■ **Directions for this task**:
Once the line holding "[0:00.00-0:00.90]" appears, repeat it and each line after it to the end of the data, exactly and with nothing else; pictures stay out.

■ **Provided records**:

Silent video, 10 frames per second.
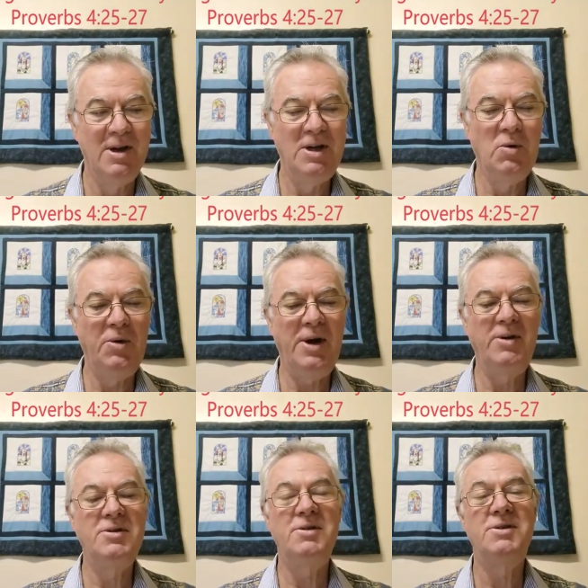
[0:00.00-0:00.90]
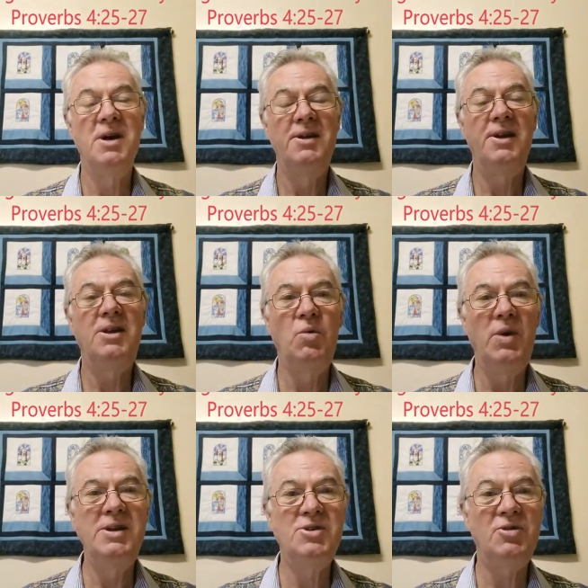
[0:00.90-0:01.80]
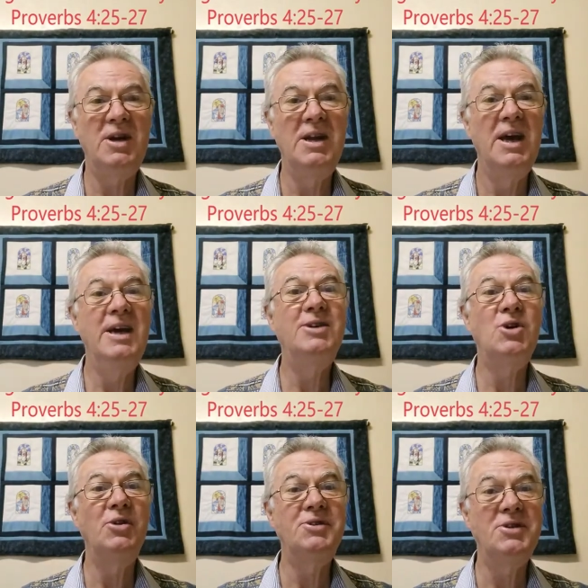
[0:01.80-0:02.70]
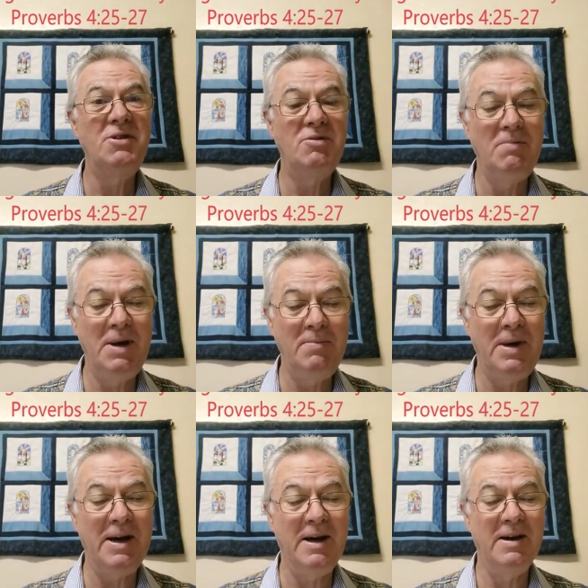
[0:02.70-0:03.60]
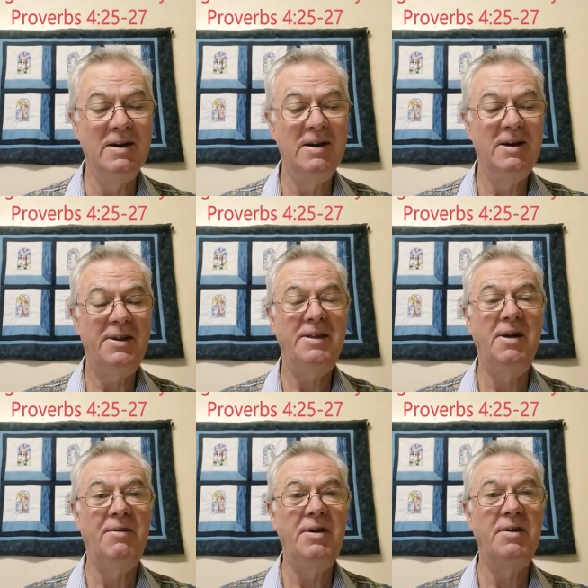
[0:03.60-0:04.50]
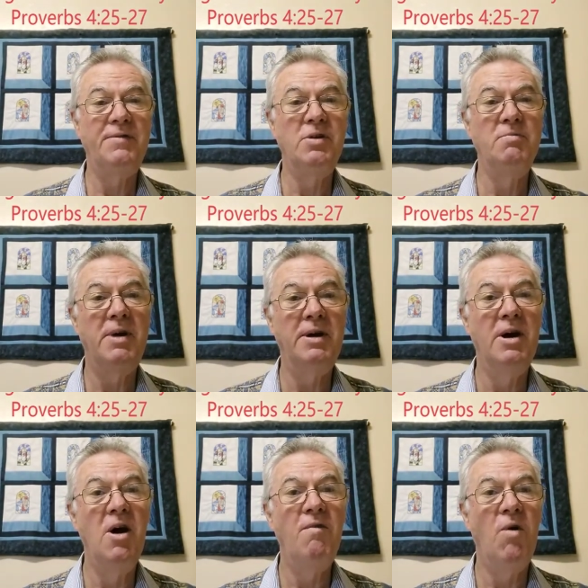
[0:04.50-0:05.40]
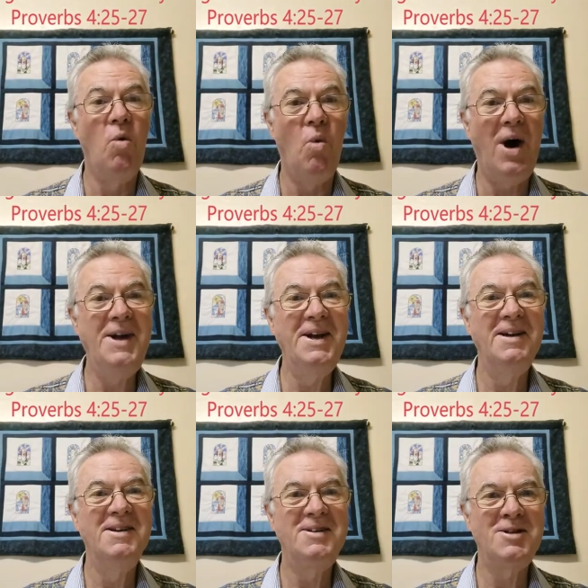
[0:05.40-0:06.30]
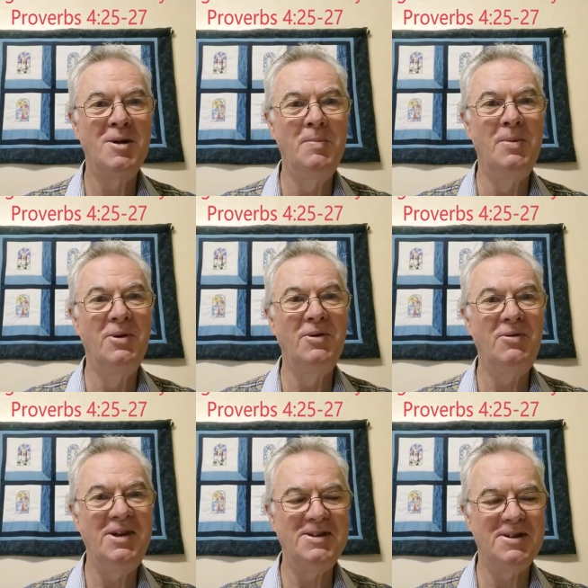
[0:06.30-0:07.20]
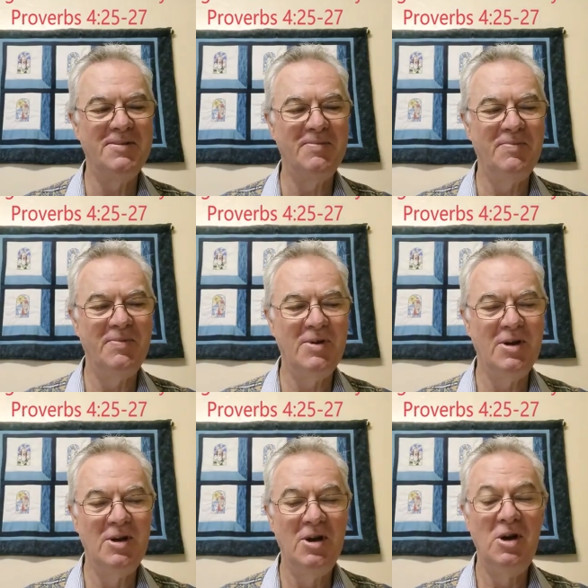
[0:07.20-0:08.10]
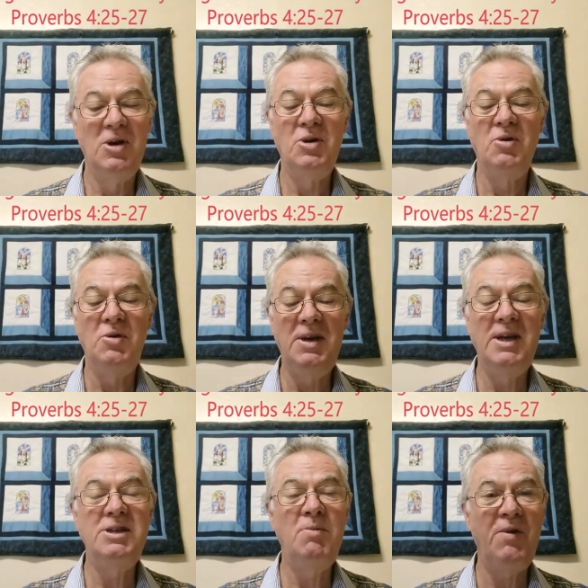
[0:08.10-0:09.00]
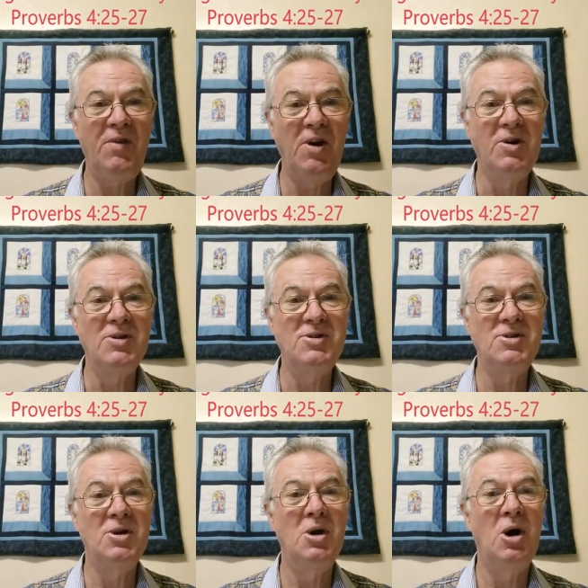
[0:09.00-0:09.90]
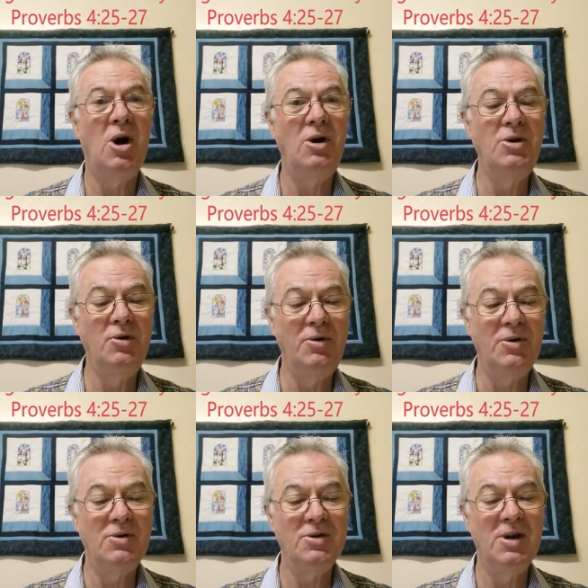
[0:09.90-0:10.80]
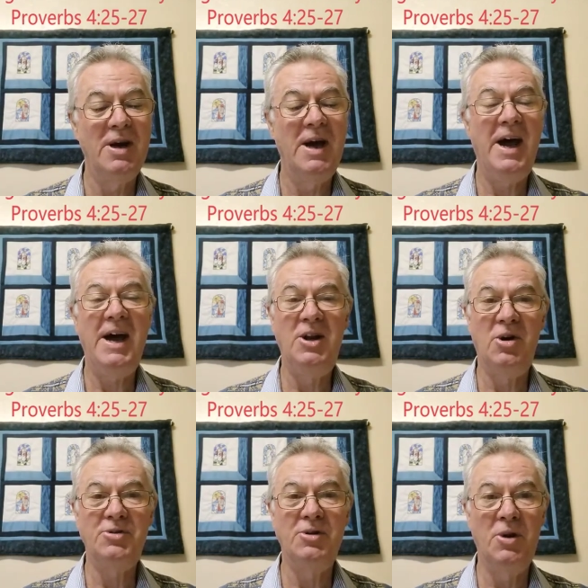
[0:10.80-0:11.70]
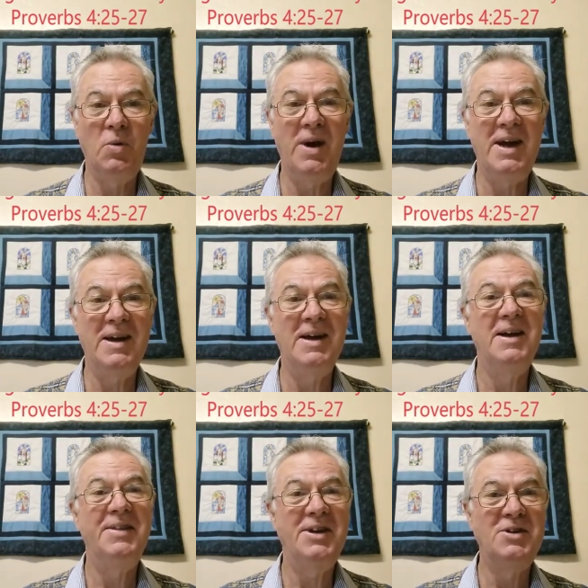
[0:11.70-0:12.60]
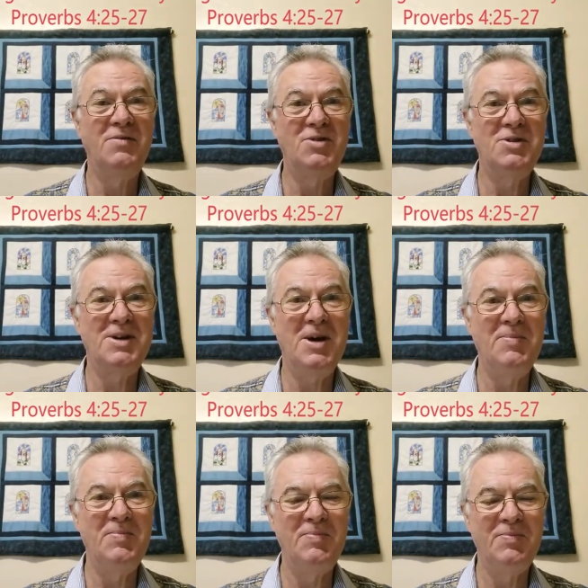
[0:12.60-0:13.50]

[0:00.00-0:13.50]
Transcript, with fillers: You will notice that the windscreen is considerably bigger than the rearview mirror for one simple reason. You need to be focused on your route and not on the way that you've just come.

■ **Expected answer**:
[0:00.00-0:00.90]
[0:00.90-0:01.80]
[0:01.80-0:02.70]
[0:02.70-0:03.60]
[0:03.60-0:04.50]
[0:04.50-0:05.40]
[0:05.40-0:06.30]
[0:06.30-0:07.20]
[0:07.20-0:08.10]
[0:08.10-0:09.00]
[0:09.00-0:09.90]
[0:09.90-0:10.80]
[0:10.80-0:11.70]
[0:11.70-0:12.60]
[0:12.60-0:13.50]

[0:00.00-0:13.50]
Transcript, with fillers: You will notice that the windscreen is considerably bigger than the rearview mirror for one simple reason. You need to be focused on your route and not on the way that you've just come.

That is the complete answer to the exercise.